Overall, it is hard to declare quartz or granite as the clear “winner.” Often it comes down to personal preference on factors like appearance and maintenance. For many homeowners, either quartz or granite present an excellent option that will serve the space beautifully and functionally. When selecting a material, be sure to thoroughly research your options, visit showrooms, and make an informed decision based on your needs and preferences. With some smart planning, you are sure to end up with a countertop that looks amazing and performs well for years to come.

Frequently Asked Questions

Is quartz cheaper than granite?

Quartz countertops tend to cost less overall than granite. The price range for installed quartz is around $50-100 per square foot on average. Granite slabs can run from $40 on the low end to $150 per square foot on the high end.

Is quartz or granite more durable?

Quartz is one of the most durable countertop materials available today. It stands up extremely well to scratches, heat, stains, and impact.

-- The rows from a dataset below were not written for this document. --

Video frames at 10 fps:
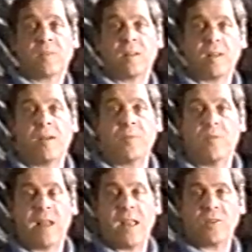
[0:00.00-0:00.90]
that'll help you
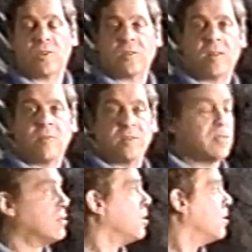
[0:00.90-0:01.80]
enhance your
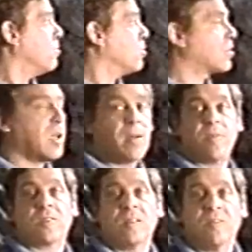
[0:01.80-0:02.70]
sequences. Most
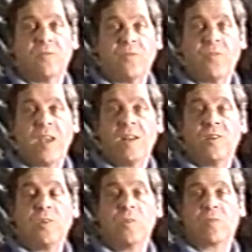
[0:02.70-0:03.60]
cameras can fade
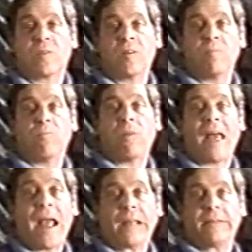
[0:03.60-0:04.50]
to and from
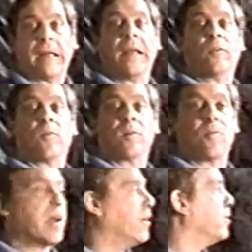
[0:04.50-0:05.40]
black and or
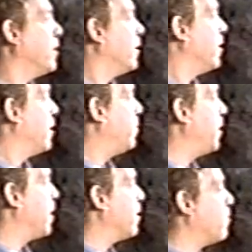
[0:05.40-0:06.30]
white, and
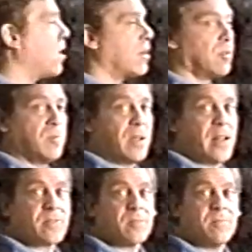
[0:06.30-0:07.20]
depending on the model, you might
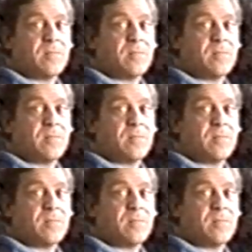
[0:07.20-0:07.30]
have some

Granite is also very durable due to its density and hardness, but quartz may have an edge in overall wear resistance.

Can quartz get stained like granite?

No, quartz does not require sealing and resists stains far better than natural stone. Granite is porous and can absorb stains if not properly sealed. Quartz’s non-porous surface makes it very stain-resistant in comparison.

Does quartz need to be sealed?

Quartz countertops never need sealing. They are impervious to moisture and the polymer resins create a stain-resistant barrier, so quartz will not harbor bacteria or absorb stains like natural stone. One of the appeals of quartz is its low maintenance.

Which material is best for the resale value of a home?

Natural granite may increase a home’s value slightly more than quartz. Granite is seen as a high-end, luxury material. But quartz also adds value and is a top choice for many buyers. Overall, both granite and quartz make smart choices in terms of home investment.


In summary, both quartz and granite make excellent choices for countertops with their own sets of pros and cons. Factors like aesthetic preferences, budget, and lifestyle should be considered when selecting between these popular options. With routine care, either quartz or granite countertops can remain beautiful and functional for many years to come. Be sure to weigh all the options carefully to pick the best counter material for your unique needs.